Hi Henrick,

On 7/11/26 19:43, Henrick Hellstrom wrote:
I agree, that discussion could be generalized and carried over to the TLS security considerations.

I'm glad we agree on that. The remaining question is what the text
should say.

I would suggest something along these lines:

  FIPS 203 requires that ML-KEM.KeyGen and ML-KEM.Encaps use fresh
  randomness generated by a NIST-approved randomness source.
  Implementations should not use raw primary RNG output directly as
  the ML-KEM `m` value because that value is recoverable by the
  decapsulating peer. Implementations should use a properly separated
  RBG/DRBG and/or a context-bound derivation for ML-KEM encapsulation
  randomness, and as the original design of Kyber did `m <- H(m)`,
  the `m` value should be hashed by a suitable secure cryptographic
  hash function. This is a defense-in-depth measure against
  hidden-structure RNG failures, including Dual_EC_DRBG-shaped
  kleptographic attacks.

I am not attached the text but the core message is very important.

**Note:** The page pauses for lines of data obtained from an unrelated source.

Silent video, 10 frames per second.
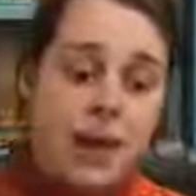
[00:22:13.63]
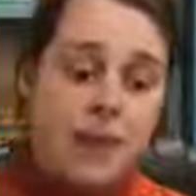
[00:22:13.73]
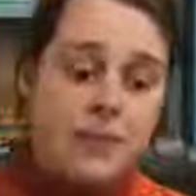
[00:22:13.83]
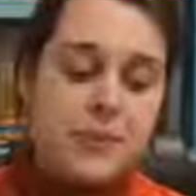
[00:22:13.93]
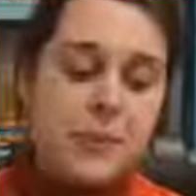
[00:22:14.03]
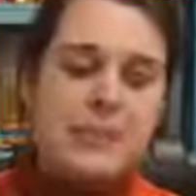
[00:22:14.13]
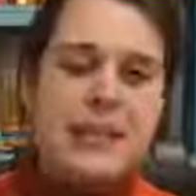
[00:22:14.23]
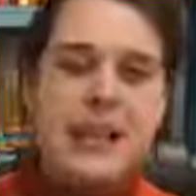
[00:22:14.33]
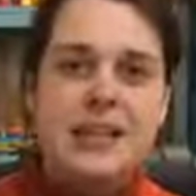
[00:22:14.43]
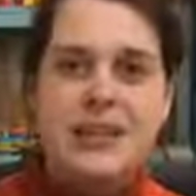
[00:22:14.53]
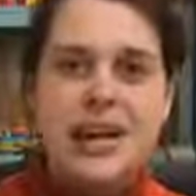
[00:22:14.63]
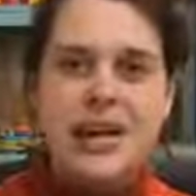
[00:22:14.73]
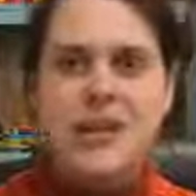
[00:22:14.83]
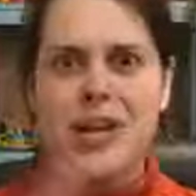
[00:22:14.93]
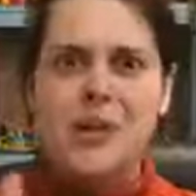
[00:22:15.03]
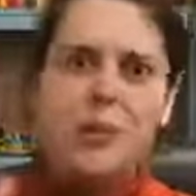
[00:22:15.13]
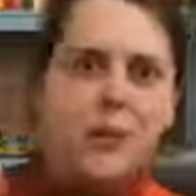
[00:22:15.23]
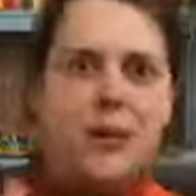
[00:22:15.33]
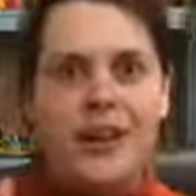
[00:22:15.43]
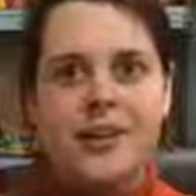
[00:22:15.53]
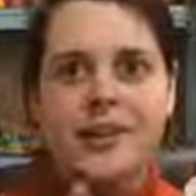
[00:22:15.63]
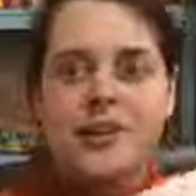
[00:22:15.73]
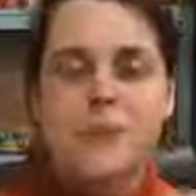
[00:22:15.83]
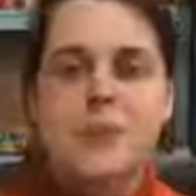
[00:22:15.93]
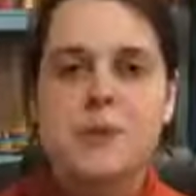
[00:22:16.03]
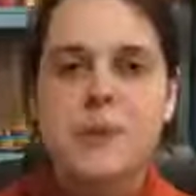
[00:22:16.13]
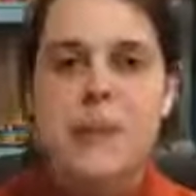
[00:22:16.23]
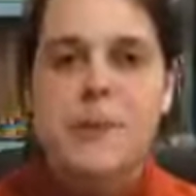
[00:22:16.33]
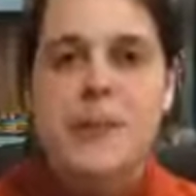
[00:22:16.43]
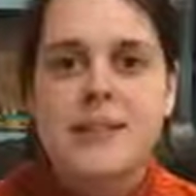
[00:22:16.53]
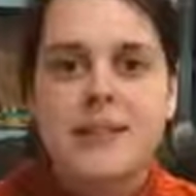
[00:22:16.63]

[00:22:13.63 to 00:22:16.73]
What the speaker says: Yeah, so it's a bit like a stay dry core in your disposable nappies.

In the case of ML-KEM specifically, you get it implicitly for TLS as
long as the implementation of ML-KEM is fully FIPS 203 conformant.
This is what the relevant paragraph on page 16 of FIPS 203 says:

"Randomness generation. Two algorithms in this standard require the generation of randomness as an internal step: ML-KEM.KeyGen and ML- KEM.Encaps. In pseudocode, this randomness generation is denoted by a statement of the form m <- B32. A fresh string of random bytes must be generated for every such invocation. These random bytes shall be generated using an approved RBG, as prescribed in SP 800-90A, SP 800-90B, and SP 800-90C [18, 19, 20]. Moreover, this RBG
shall have a security strength of at least 128 bits for ML- KEM-512,
at least 192 bits for ML-KEM-768, and at least 256 bits for ML-
KEM-1024."

I understand that argument and I am surprised when really intelligent
people fall for this extremely low budget argument. It doesn't even have
to be an Adversary trick, it's simply not an actually met requirement
most of the time in reality. The core problem is that TLS deployments do not automatically become fully validated FIPS 203 environments merely by using ML-KEM. The TLS draft also does not currently call out this specific FIPS 203 dependency in its Security Considerations but it has other details, oddly.

So I do not think TLS gets this protection "implicitly" in a way that is
clear enough for implementers. I have surveyed quite a number of
libraries and found that FIPS203 is followed for the removal of the hash
over `m` but rarely, if ever, for the NIST-approved entropy source as a
hard requirement. The draft _should_ say the assumption explicitly, and
it should say why it matters since it is absolutely critical for security.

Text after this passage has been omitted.